Motivation and Applications: Given a query trajectory T , a constant k, a time interval [t0,t1], and
a trajectory dataset S, the top-k nearest neighbor trajectories problem (k-NN), (k-NN, also know in the literature as k-most-similar trajectories), is to find in S the k closest (or most similar) trajectories from T active during [t0,t1]. k-NN trajectories is one of the most traditional query operations in trajectory
databases, and has received plenty of attention, e.g [31], [56], [130], [153], [158]. Applications include, for example, to identify the top-k vehicle’s trajectories in a frequent path in order to calculate their average fuel consumption during a certain period of time (e.g. peak hours with more traffic jam),
in order to optimize gas stations placement or logistics optimization. Other applications include identifying seasonal pattens in natural phenomena, such as hurricanes and tornadoes; determine migration patterns of certain groups of animals along the year; and sport research to aid coaches to identify movement patterns of top players. However, processing k-NN trajectories in a multi-user environment is challenging; the application may be serving hundreds of requests over the network, and k-NN search in general demands extensive use of computational resources. Furthermore, k-NN search for trajectories is a complex operation, unlike other simpler spatial objects, trajectories are essentially non-uniform sequential data with variable length, attached with both spatial and temporal attributes; one may also need to consider data uncertainty [191]. Overall, trajectories are considered similar if they follow a certain motion pattern, or move in a similar way (i.e. keep spatially close to each other) for the majority of their time extent.

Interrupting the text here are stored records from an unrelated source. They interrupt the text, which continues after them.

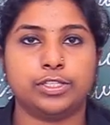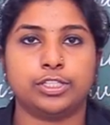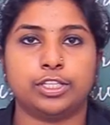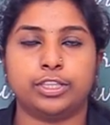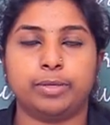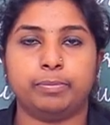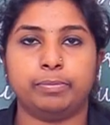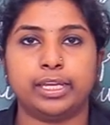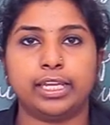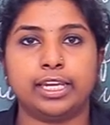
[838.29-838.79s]
So
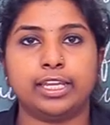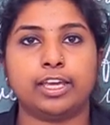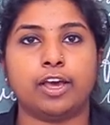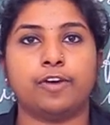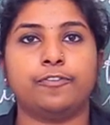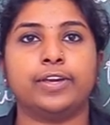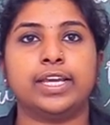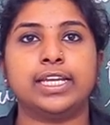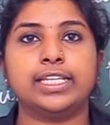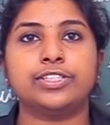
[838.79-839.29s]
the meaning
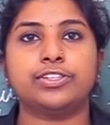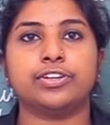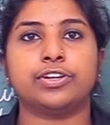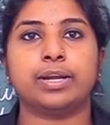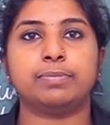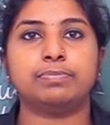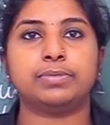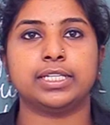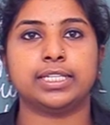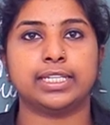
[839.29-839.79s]
of
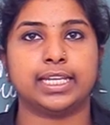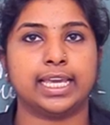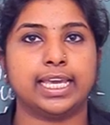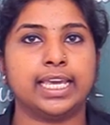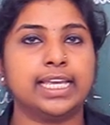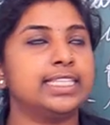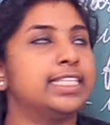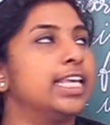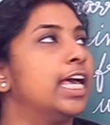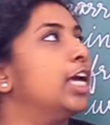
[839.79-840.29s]
interrupted
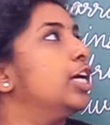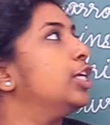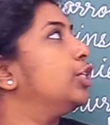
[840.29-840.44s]
is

The Case for Spark: The massive amount of GPS data available, as well as the increasing number of trajectory data application users, demands more robust, reliable and scalable solutions, since real-world location-based service should be able to serve multiple requests over large-scale datasets. Therefore, a typical solution is to consider distributed parallel computation with frameworks such as MapReduce (MR) [39], which provides an abstraction for parallel computation and efficient resources allocation of concurrent threads. MR has became very popular with the increasing interest in moving data into cloud-based systems, multi-core servers, and commodity clusters. Spark [181], on the other hand, provides a MR solution with the goal of speeding up data processing by storing data in main- memory [14], [105], [182], [185]; furthermore, Spark is particularly suitable for iterative algorithms, such as k-NN search.